Aim of the task: Omit the pictures. Print each entry below exactly.

Start of Material supplied

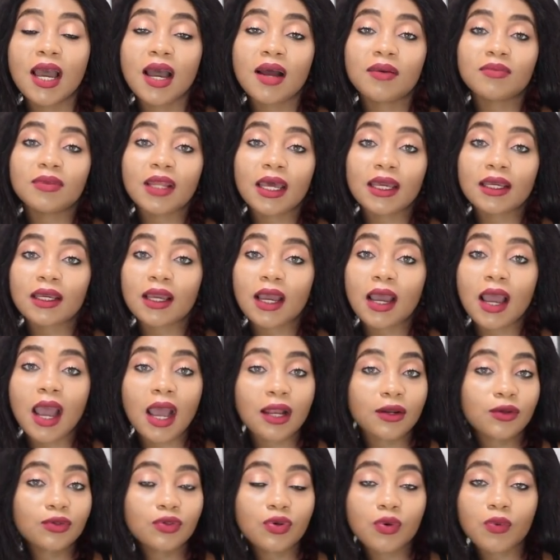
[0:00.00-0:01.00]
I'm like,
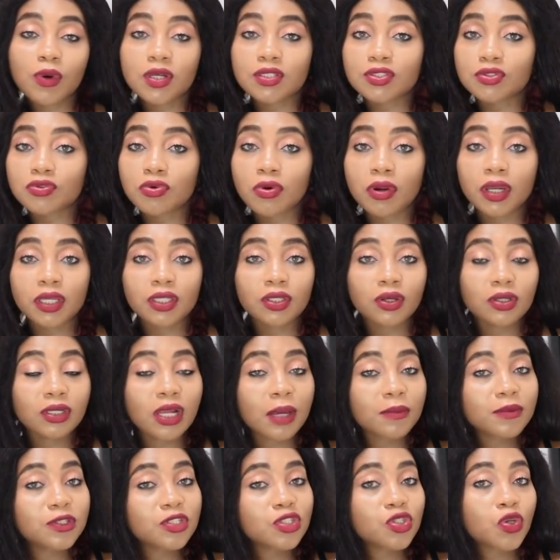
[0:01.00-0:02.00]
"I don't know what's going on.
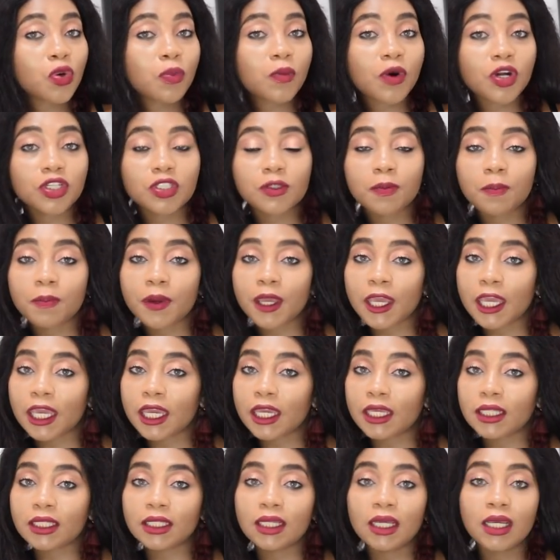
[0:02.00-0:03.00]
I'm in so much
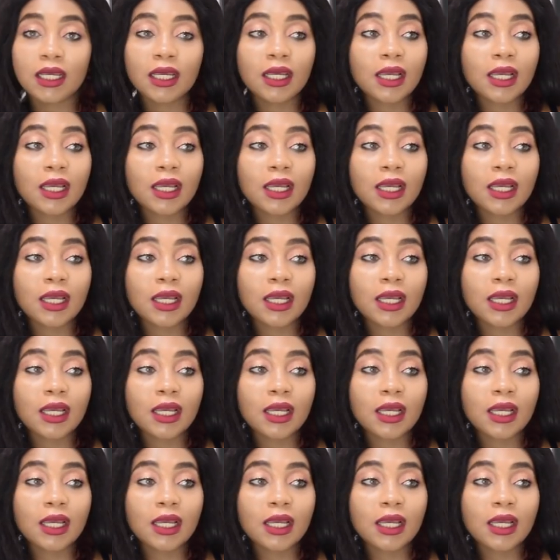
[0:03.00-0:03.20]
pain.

End of Material supplied

Response box:
[0:00.00-0:01.00]
I'm like,
[0:01.00-0:02.00]
"I don't know what's going on.
[0:02.00-0:03.00]
I'm in so much
[0:03.00-0:03.20]
pain.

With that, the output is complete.